# Overvolting DC motor



## mecanum (Jan 8, 2015)

Hi,

I have a 36v Li-ion battery pack & 12v Minn kota trolling motor.
I bought a PWM controller (that can sustain up to 48v / 3000W). 
The motor has 4 forward speed / off / 2 reverse speed. 
If set on the fourth speed, the current is directly going to the motor. Using the PWM controller, I can control the power output.
Following the logic that if I can control the power output, then everything should be fine - (right?). 
My second concern is the efficiency. I suppose it should be higher since the power dissipated is proportional to I^2. Am I forgetting something here? 

Typically, I am running at around 80-100w which is fast enough for me. 
The battery pack I am using is limited to a 2.5A draw at 36V (90W max). 
Given this, shouldn't I be fine to run on higher voltage?


----------



## madderscience (Jun 28, 2008)

The PWM controller effectively steps down the voltage. So as long as the motor type on the minn kota is compatible with the controller (DC permanent magnet brushed most likely) then it should work. Hopefully the controller is configurable, If it is you might be able to limit the output voltage to a preprogrammed maximum.

Failing that, I assume the throttle is a 5Kohm pot; that is usually the case. You can run an expirement starting from zero throttle and figure out where (under load) on the throttle you get to 12V across the motor. That will be different in the water vs. on land so make sure and do the test wet. Assuming everything is proportional a guess would be to limit your throttle to the first 1/3 of travel, which you can do with a simple resistor network, like perhaps a 2K pot in series with a 3k fixed resistor.

good luck.


----------



## mecanum (Jan 8, 2015)

madderscience said:


> The PWM controller effectively steps down the voltage. So as long as the motor type on the minn kota is compatible with the controller (DC permanent magnet brushed most likely) then it should work. Hopefully the controller is configurable, If it is you might be able to limit the output voltage to a preprogrammed maximum.
> 
> Failing that, I assume the throttle is a 5Kohm pot; that is usually the case. You can run an expirement starting from zero throttle and figure out where (under load) on the throttle you get to 12V across the motor. That will be different in the water vs. on land so make sure and do the test wet. Assuming everything is proportional a guess would be to limit your throttle to the first 1/3 of travel, which you can do with a simple resistor network, like perhaps a 2K pot in series with a 3k fixed resistor.
> 
> good luck.


Hi, thanks for you answer.

This is the PWM controller I have:
http://www.ebay.ca/itm/DC-10-50V-60...734?pt=LH_DefaultDomain_0&hash=item2ee09b77be

I can adjust power output with the knob. I have a watt meter that calculate the power thus, I can easily set the load at the desired value. 

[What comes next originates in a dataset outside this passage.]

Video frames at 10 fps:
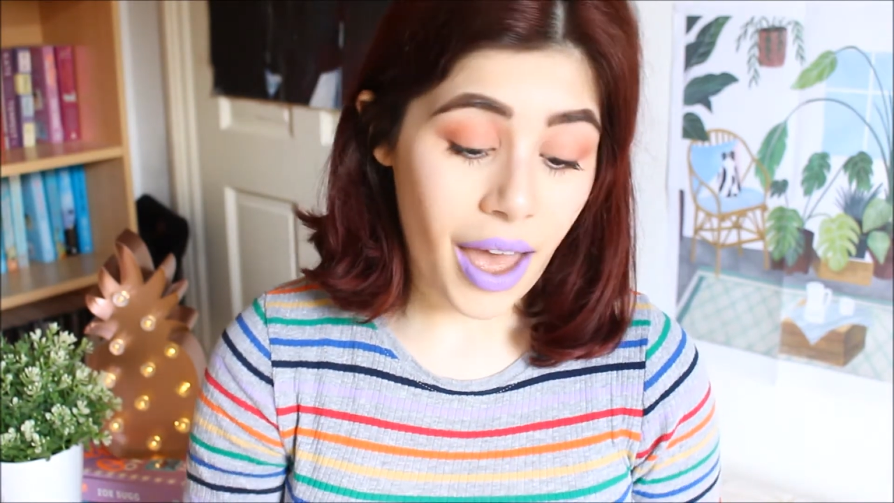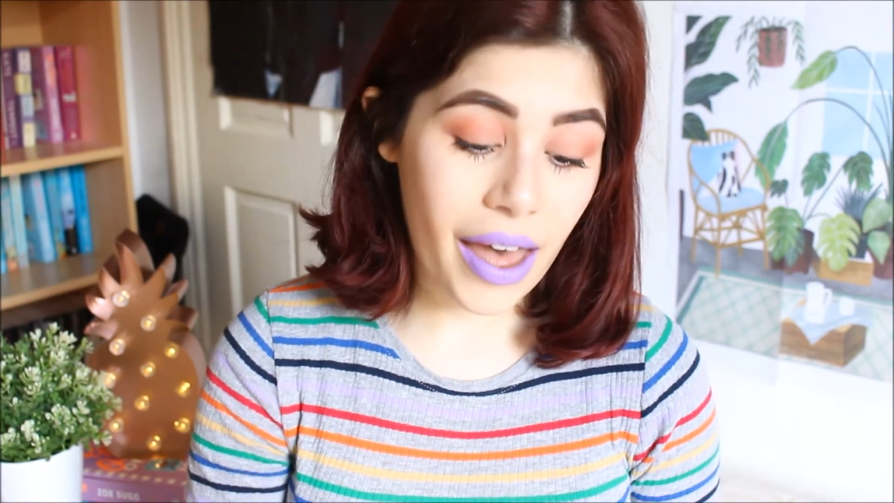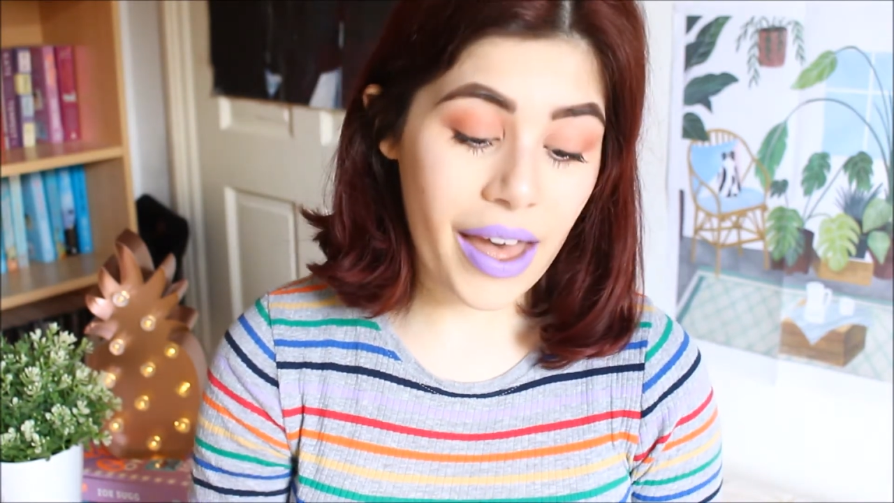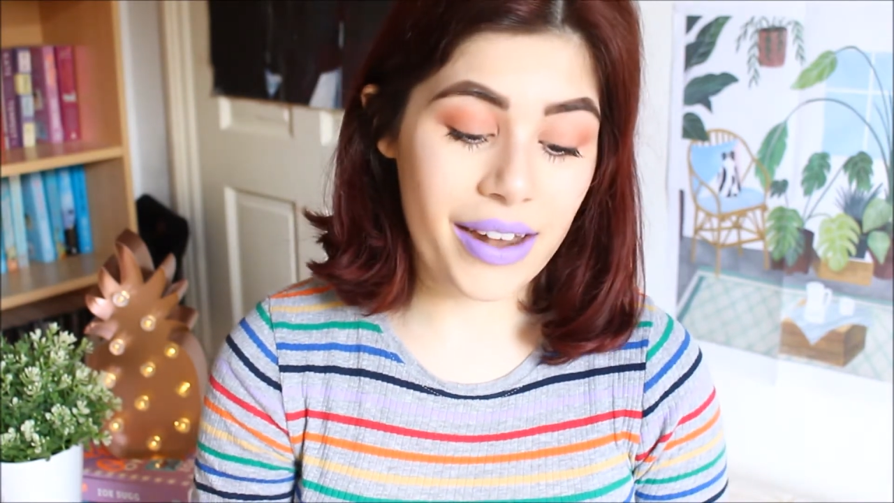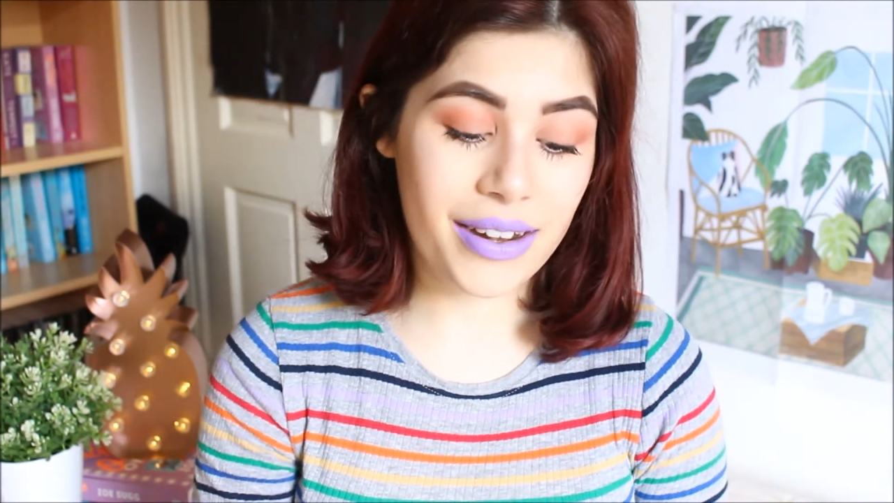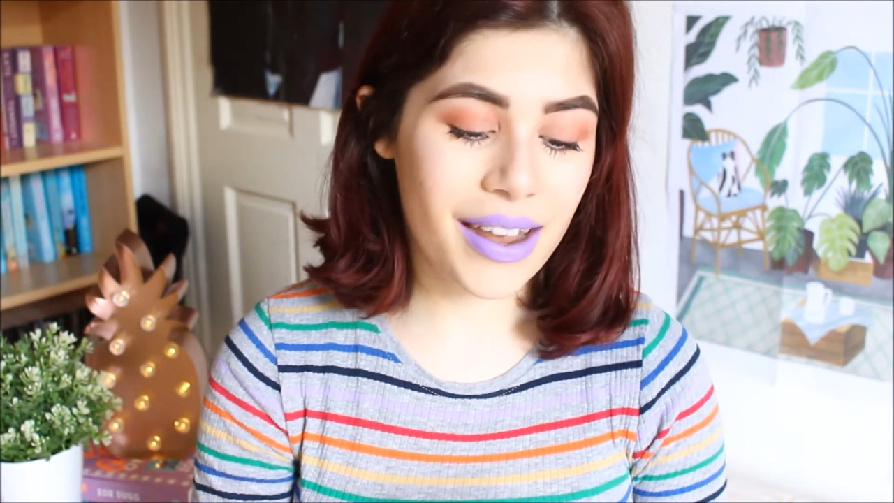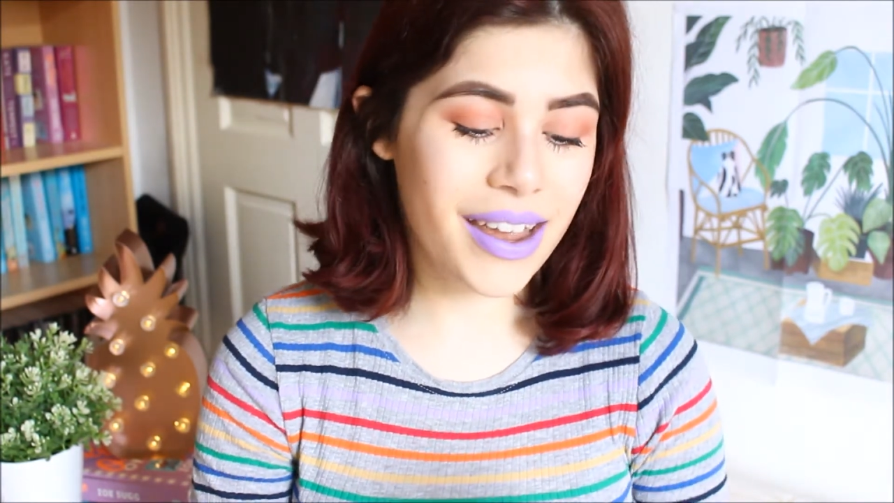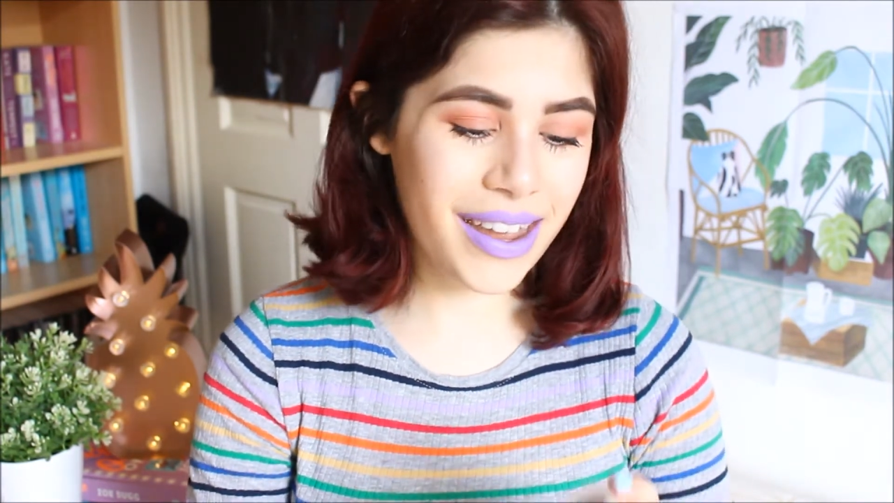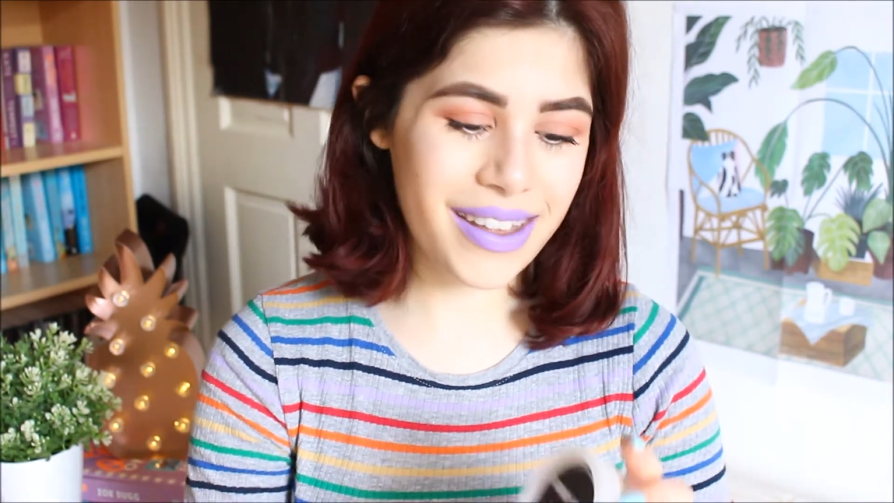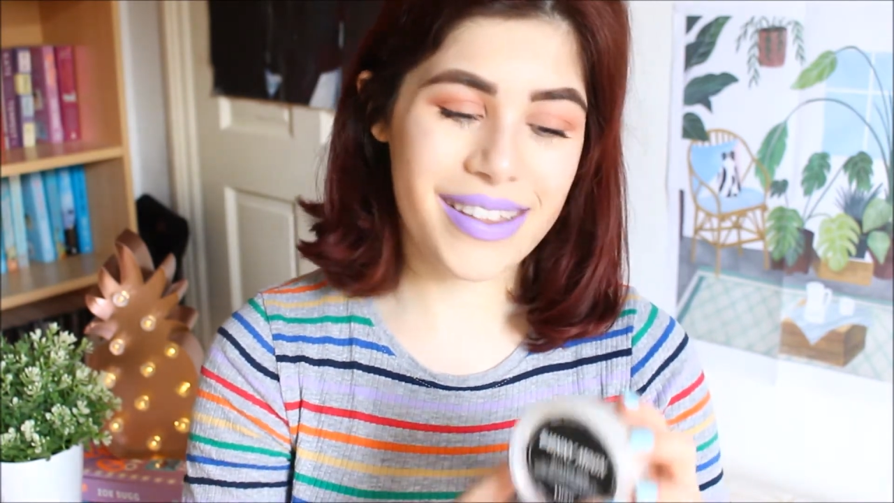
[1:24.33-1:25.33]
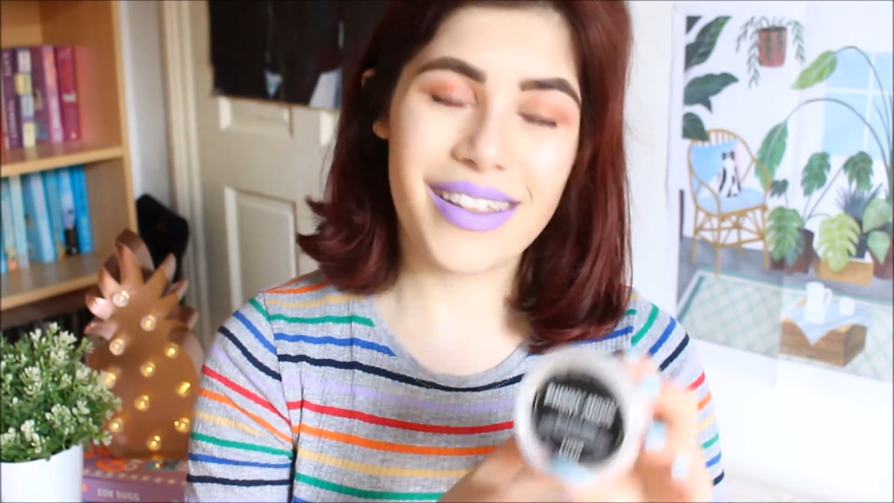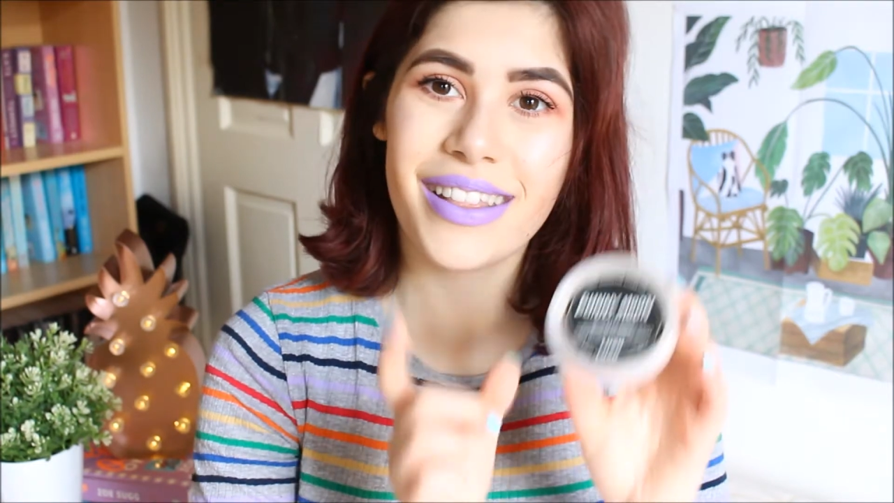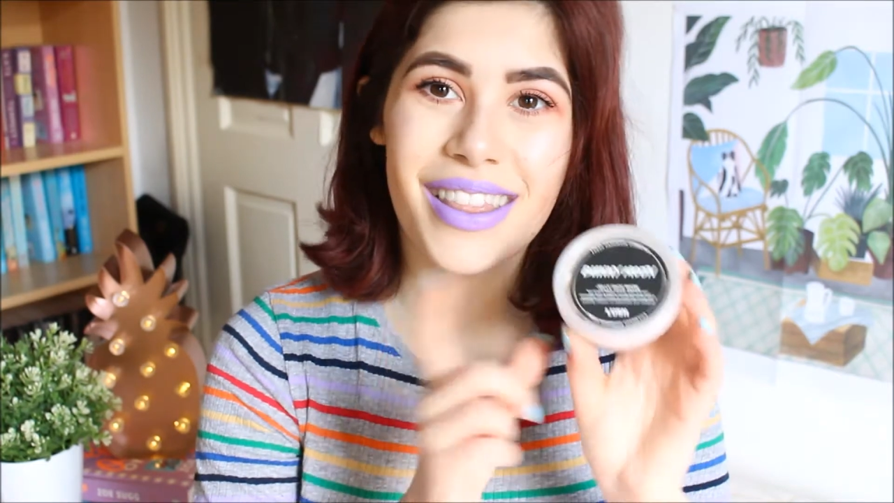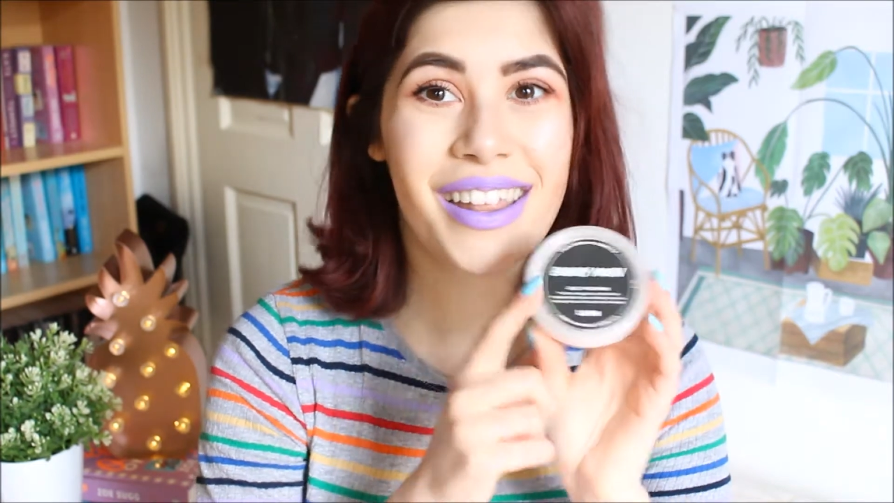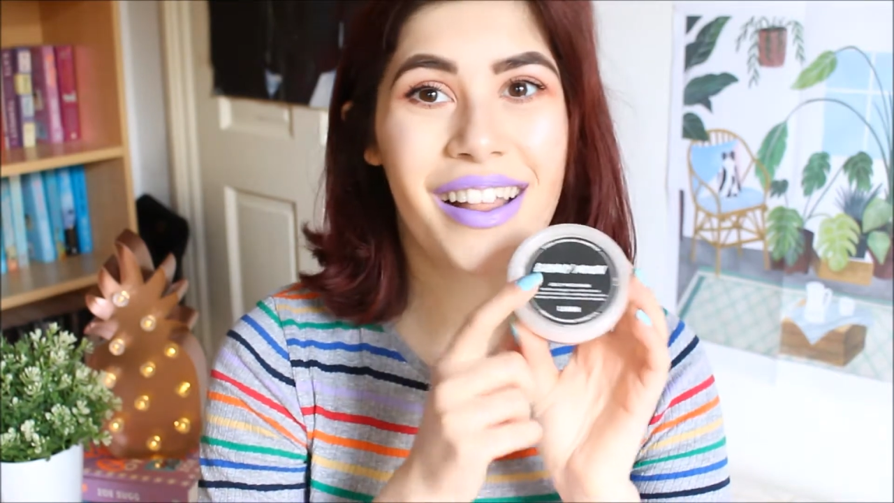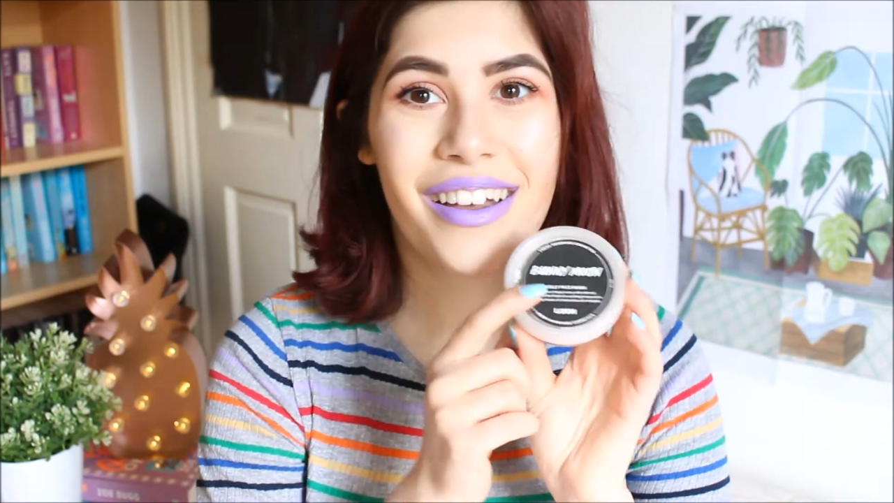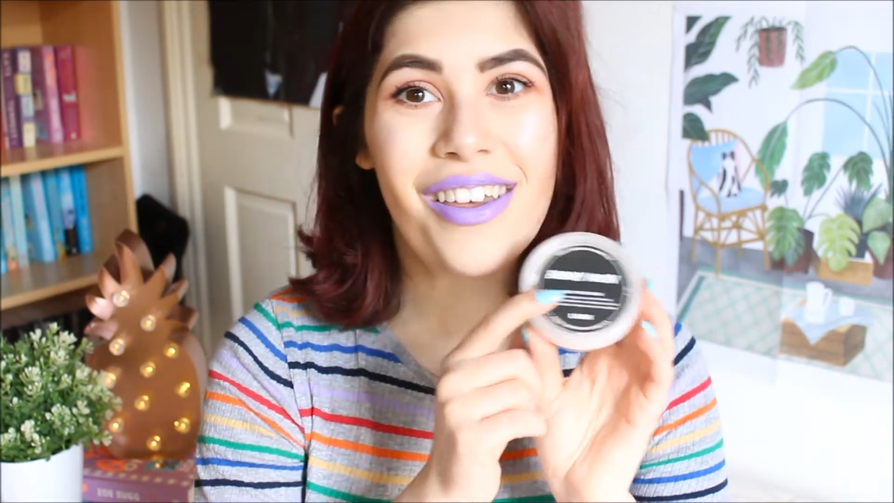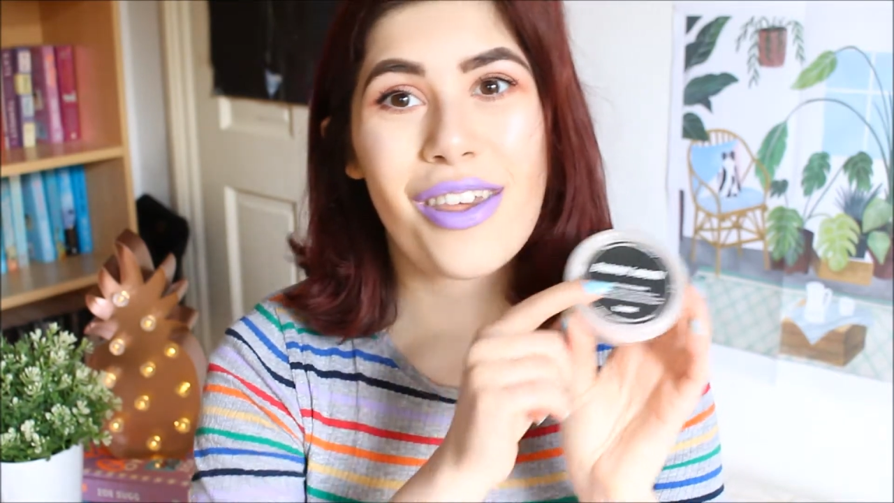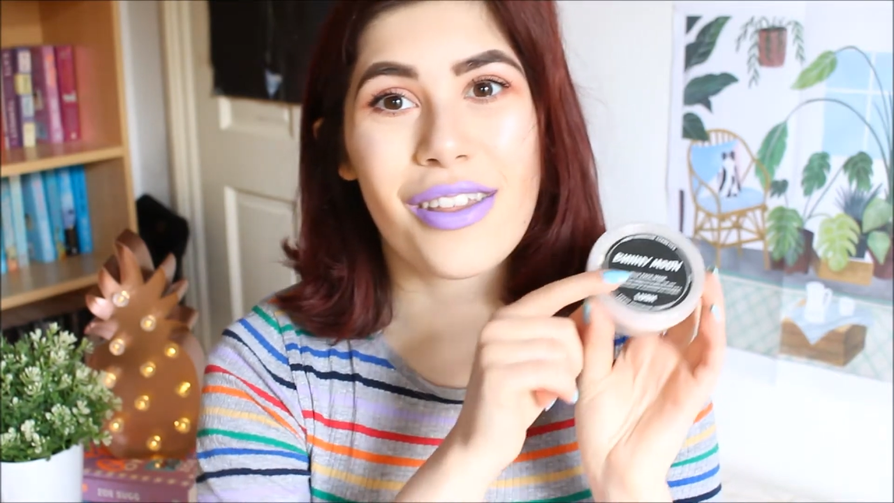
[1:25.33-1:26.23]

And it is the Lush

I don't understand the part of your post about the throttle (actually the second paragraph). I would really appreciate some elaboration (I am a newbie). 

Thanks again.


----------



## jwiger (Oct 18, 2014)

mecanum said:


> ...I don't understand the part of your post about the throttle (actually the second paragraph). I would really appreciate some elaboration (I am a newbie).


Pots, or potentiometers are basically variable resistors. Think a volume knob on an old radio. The PWM controller sends a set voltage to the pot (usually 5 volts) and depending on how much comes back through the pot it throttles the big motor. 

If one third throttle on your motor controller gives you the right voltage at the motor, you could add another resistor, in-line to the pot. Which would allow you to use the full sweep of the throttle with-out going over the power limit of your motor. 

The knob you mentioned it probably that pot. Unless you are talking about an extra knob on the PWM motor controller.


----------



## madderscience (Jun 28, 2008)

Looking at the link to the motor controller you sent, yes, jwiger is right. The knob is the pot, or variable resistor, or throttle control.

A typical potentiometer has 3 wires going into it: the two ends of the fixed resistance, and a wiper (the variable piece) which moves back and forth across the fixed resistance.

I see the controller you have has TWO sets of 3 wires going into the speed control knob. this means that there are two variable resistors in there, probably for safety reasons if I had to guess. You would need to make the same series resistance modification to each. Another way which might be easier if you aren't electrically inclined is just design a control panel which mechanically limits the travel of the knob to your desired range.

Good luck.


----------



## mecanum (Jan 8, 2015)

Thanks guys for your help!


----------